D’autre part, lorsqu’on ne connait pas l’histoire derrière une personne, il est facile de juger un livre par sa couverture. Puis, surtout par paresse, on ne voit pas la nécessité de l’ouvrir afin de découvrir l’histoire qui s’y cache.  En résidence, nous voyons plusieurs résidents n’avoir aucun contact ou presque avec leur famille, c’est d’ailleurs le cas d’une personne âgée sur trois au Québec. On ne connait pas toujours le contexte familial et ses nombreux détails, mais on ne peut que ressentir malgré tout la peine et le vide qui les habitent. Une attention portée à leur égard changera leur tristesse en sourire le temps d’un moment, et changera votre vision de la vie pour un bon bout de temps. Sans faire cela avec un objectif égoïste, donner rapporte gros personnellement. 
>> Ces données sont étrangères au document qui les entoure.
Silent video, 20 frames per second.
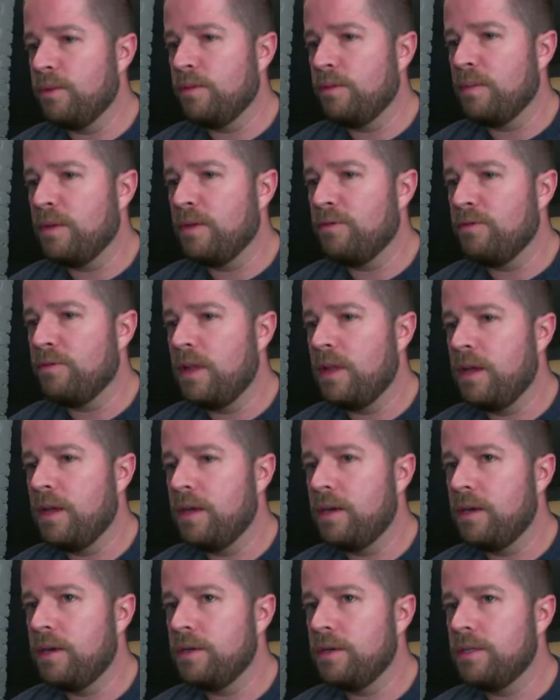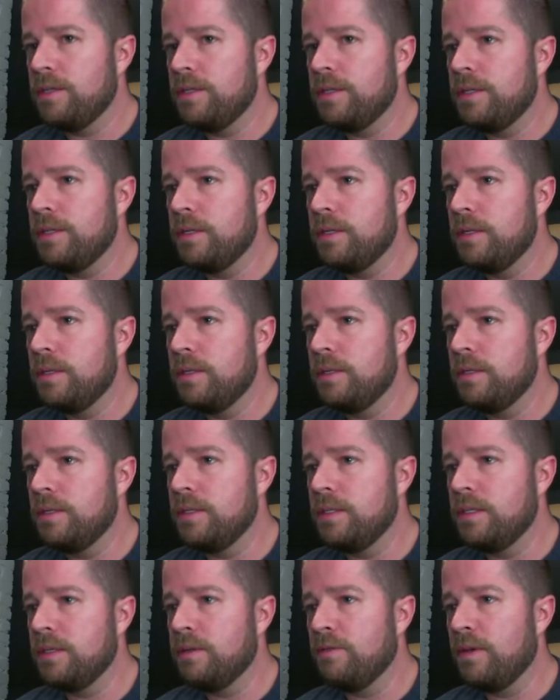my flyers, see
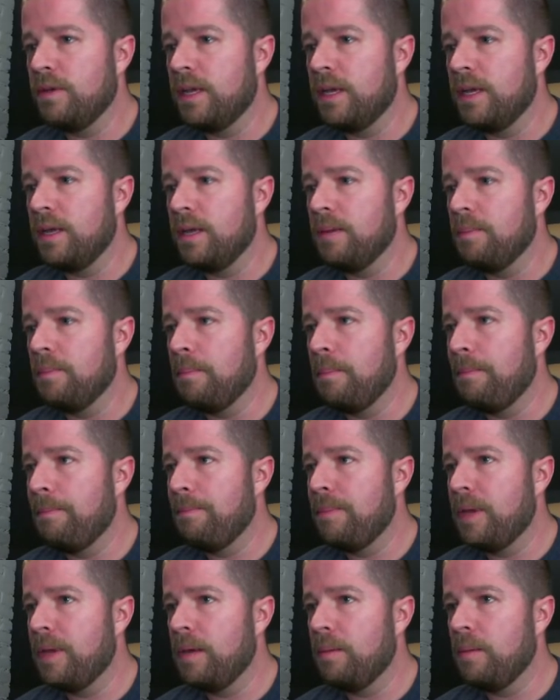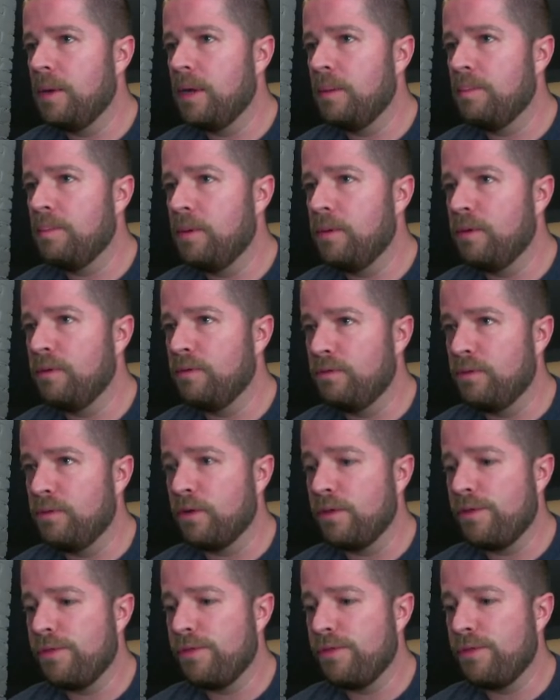if I can't ping my opponent for
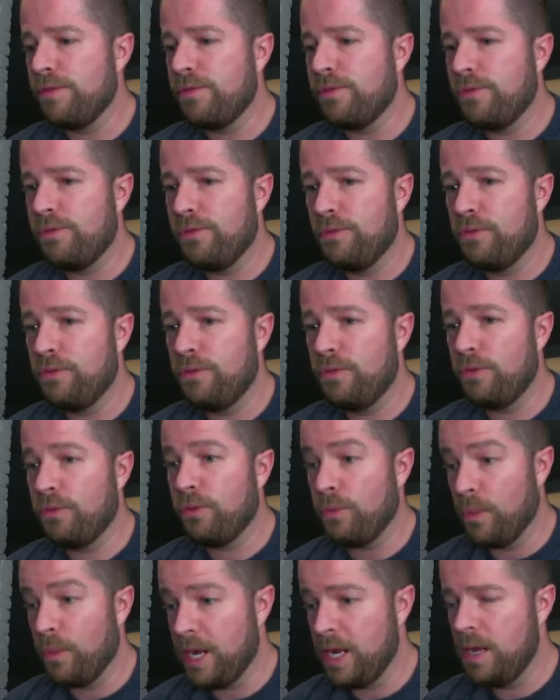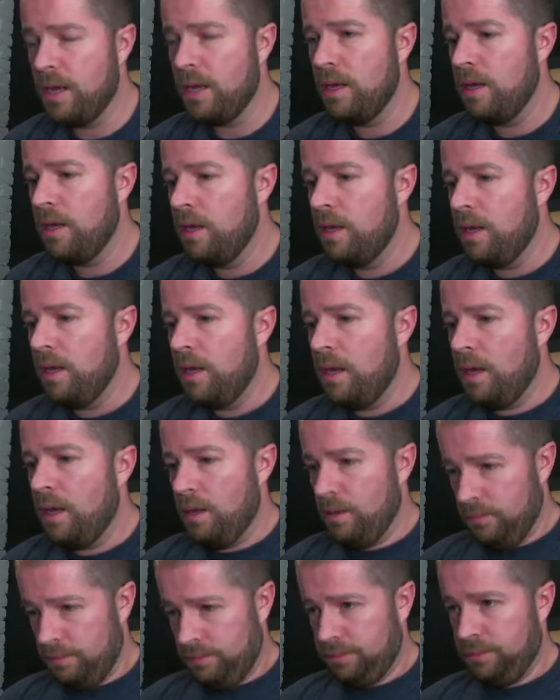3.
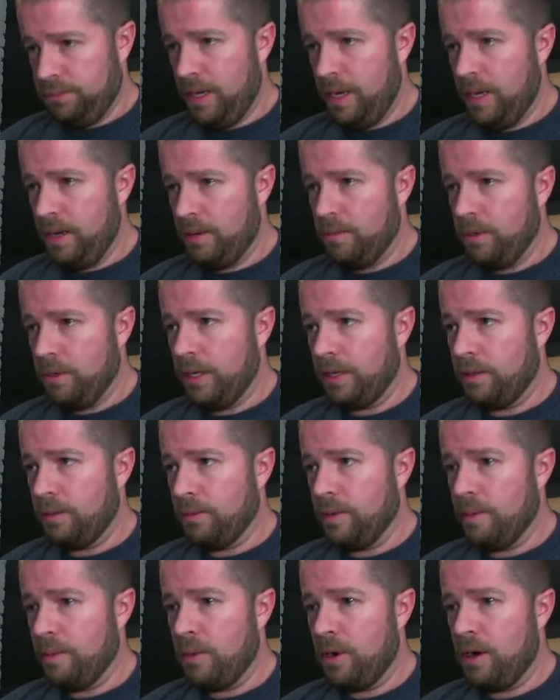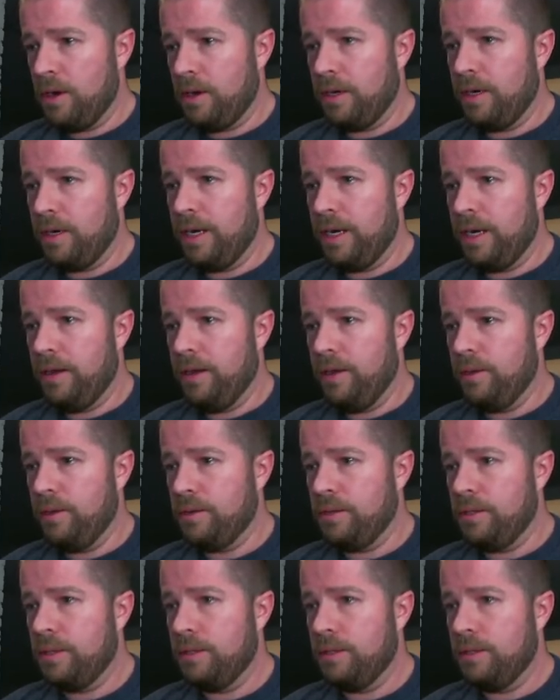And we'll get the Rimrock Knight out.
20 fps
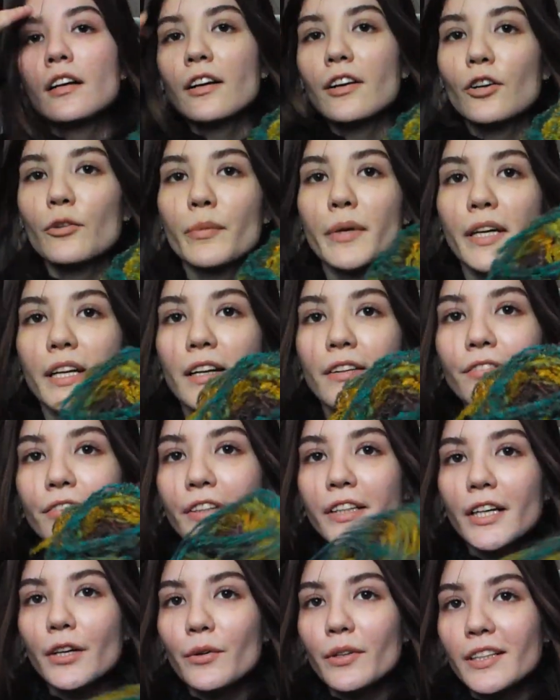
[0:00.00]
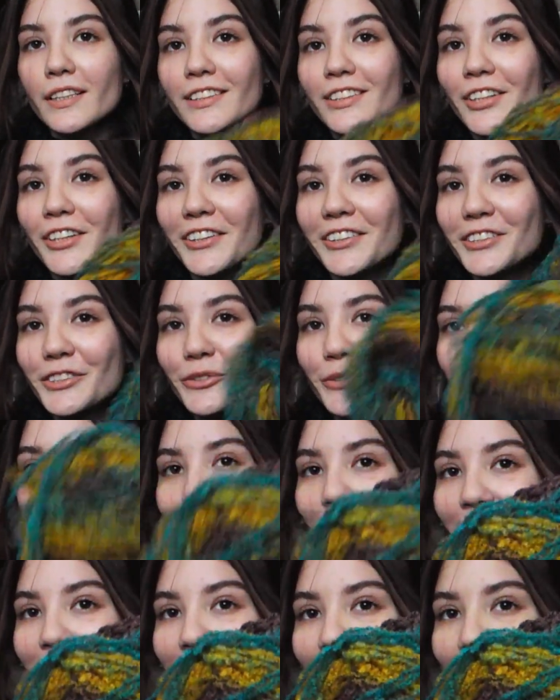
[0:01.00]
oh man, I forget what this yarn's
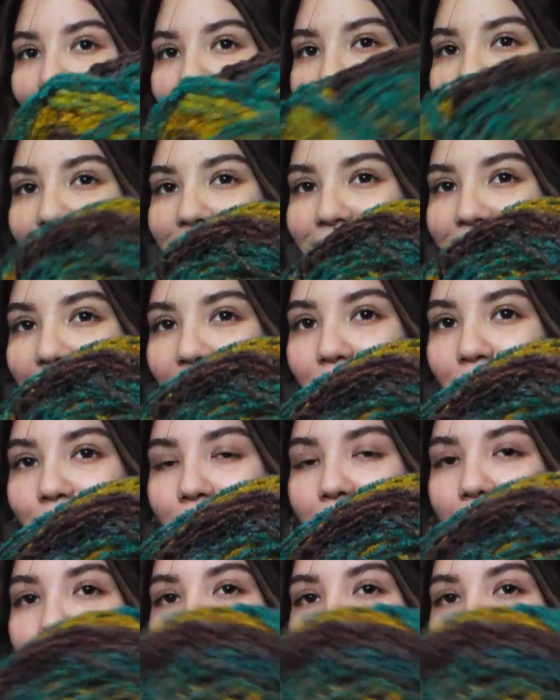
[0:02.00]
really called, dude.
On pense qu’ils ne connaissent pas grand-chose ; mais vous le savez sûrement, et leurs cheveux mentent rarement, ils ne sont pas nés de la dernière pluie. Ils n’ont pas connu Tinder, mais ils ont connu les « je t’aime » et les peines d’amour. Ils n’ont pas connu Facebook, mais eux aussi ont eu des amitiés inébranlables et des soirées inoubliables. Ce n’est pas parce que ce n’était pas sur Instagram que ce n’était pas mémorable. Ils en ont eu des fous rires, des déceptions, des joies et des moments de remise en question ; parce que la principale chose qui nous unit, les humains, ce sont ces émotions que nous partageons et qui font de nous des êtres vivants qui ne font pas qu’exister.

Ne suivez pas le courant, pour une fois, et ne laissez pas les générations séparer ces gens de vous, parce qu’il y a beaucoup plus de choses qui nous rassemblent que de choses qui nous divisent. « L’amour, ce n’est pas démodable » qu’ils disent.